スタッフは競売に参加する人々を集め、展示ホールに集合させた。
この時、骨董品はガラスケースから取り出され、全員の手に渡されていた。
ホールには長大なテーブルが設置されていた。
テーブルには赤い布が敷かれ、その上に競売参加者の番号が書かれており、皆は順番に自分の位置を探した。
矢崎粟の番号は渡部悠人たちと連続していたため、自然と同じエリアに立っていた。
そして川上家のテーブルは彼らの左手側にあった。
この時、川上家のテーブルには既に多くの展示品が箱に包まれて置かれていた。
続いて、司会者が資格証書のある骨董品を発表し、等級も読み上げられ、会場の全員が聞けるようにした。
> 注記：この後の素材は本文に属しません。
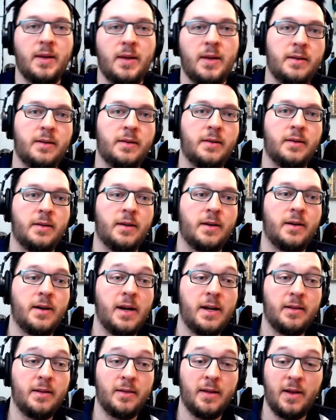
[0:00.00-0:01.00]
All right,
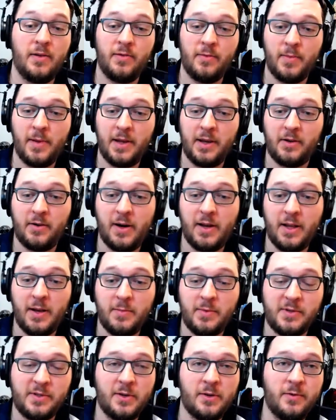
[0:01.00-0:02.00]
everybody, great
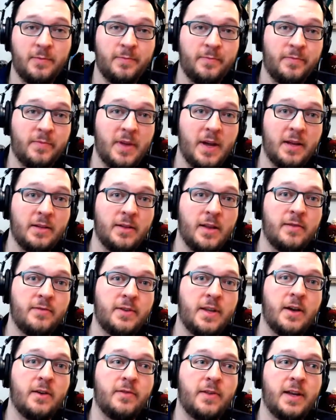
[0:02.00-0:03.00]
episode. I love
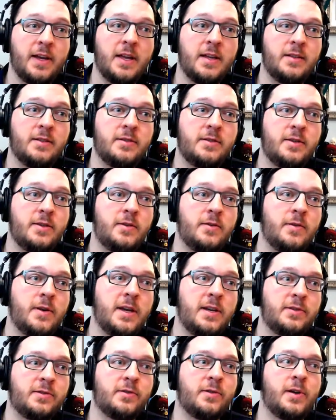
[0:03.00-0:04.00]
delving into
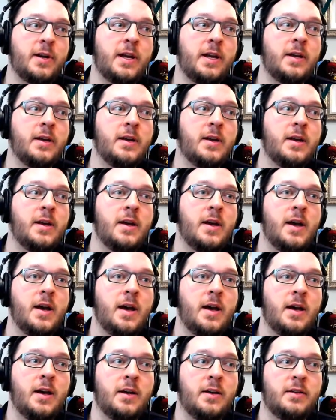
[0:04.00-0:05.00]
history,
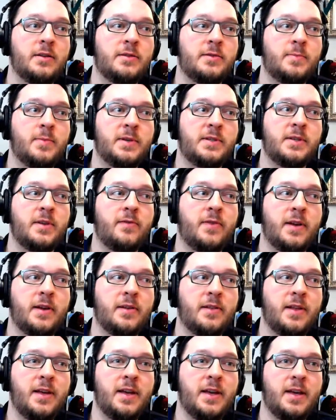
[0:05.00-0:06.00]

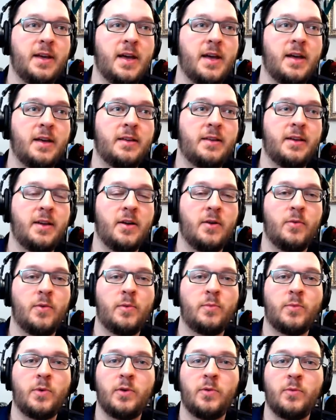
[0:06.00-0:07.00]
specifically, when
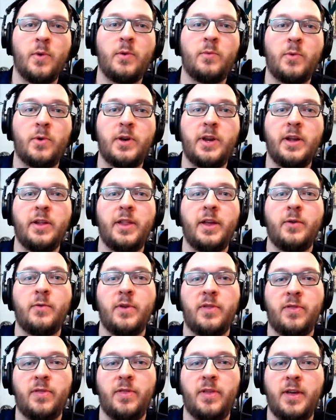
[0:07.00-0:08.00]
we're dealing
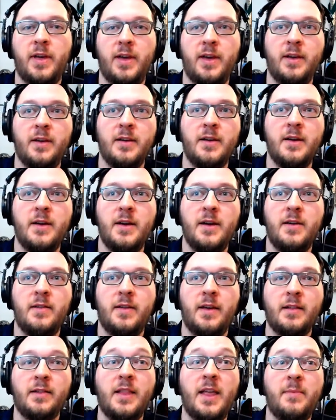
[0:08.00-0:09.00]
with the
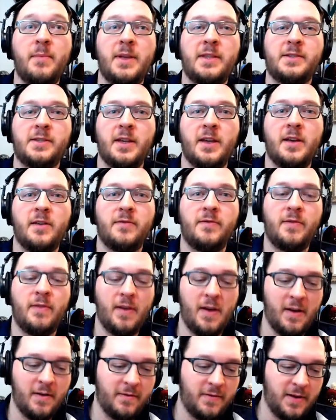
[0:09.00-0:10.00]
limits
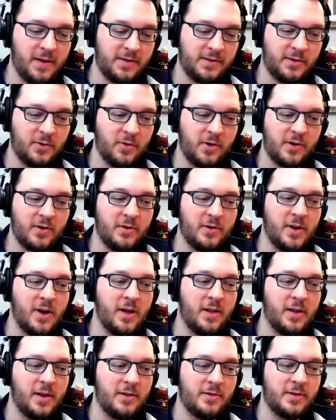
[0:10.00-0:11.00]
of historical
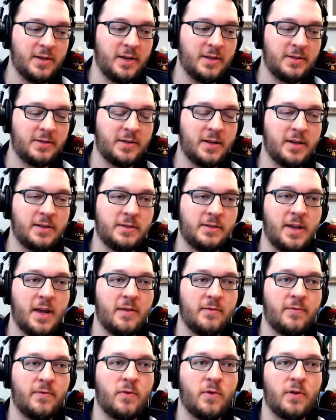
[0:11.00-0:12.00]
knowledge as set
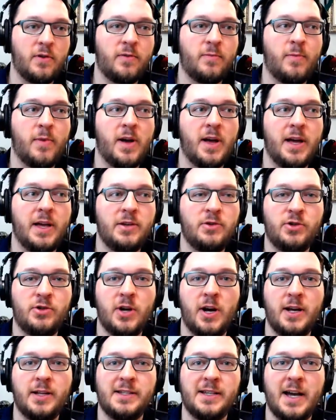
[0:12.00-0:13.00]
forth by
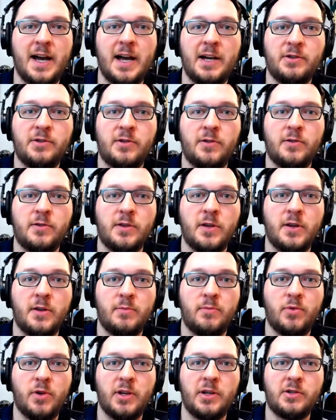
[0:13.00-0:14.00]
John Tosh, who's a
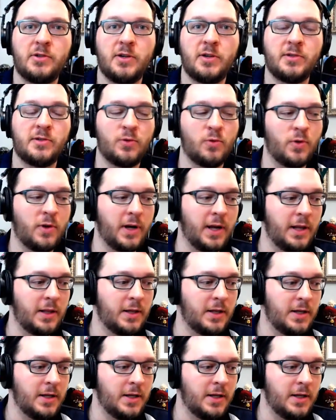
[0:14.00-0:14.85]
British historian.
矢崎粟は川上夕子を見て、笑いながら言った。「川上さん、今朝競売会場の入り口で何を言ったか覚えていますか?本物の骨董品を全部買い占めると言いましたよね。それなら、あなたの前にある骨董品は全部本物なんでしょうね?」
川上夕子が公の場で言ったことなので、矢崎粟は当然皆に思い出させようとした。
周りの人々もそれを聞いて、興味を示した。
「そうですね、川上さんは自信満々なんでしょうね?」
「本当の実力があるなら、全ての骨董品を手に入れることができれば、私も納得します。でも、一つも本物を手に入れられなかったら、笑い者になりますよ。」
「川上夕子を甘く見ないでください。彼女は風水協会にも認められた天才です。あなたたち凡人が天才と比べられますか?」
「そうそう、じゃあ見ていましょう!川上さんが一体いくつの本物の骨董品を落札するか。」
川上夕子は常に派手な行動をとり、一般の骨董品専門家たちを見下していたため、多くの人が彼女に対して良くない印象を持っていた。
川上夕子を貶めたい人がいれば、彼らは当然喜んで参加した。
川上夕子は自信がなかったが、証書が発行される前に弱気になりたくなかったので、怒って言った。「当然です。私たち川上家が選んだ骨董品は、必ず全て本物です。見ていてください!」
今更弱気になれば、軽蔑されて笑われるだけだった。
心の中がどれだけ不安でも、勝利を確信しているような態度を装わなければならない、これが心理戦だった。
「じゃあ、見させていただきましょう!」矢崎粟は意味深な笑みを浮かべ、目に深い意味を込めた。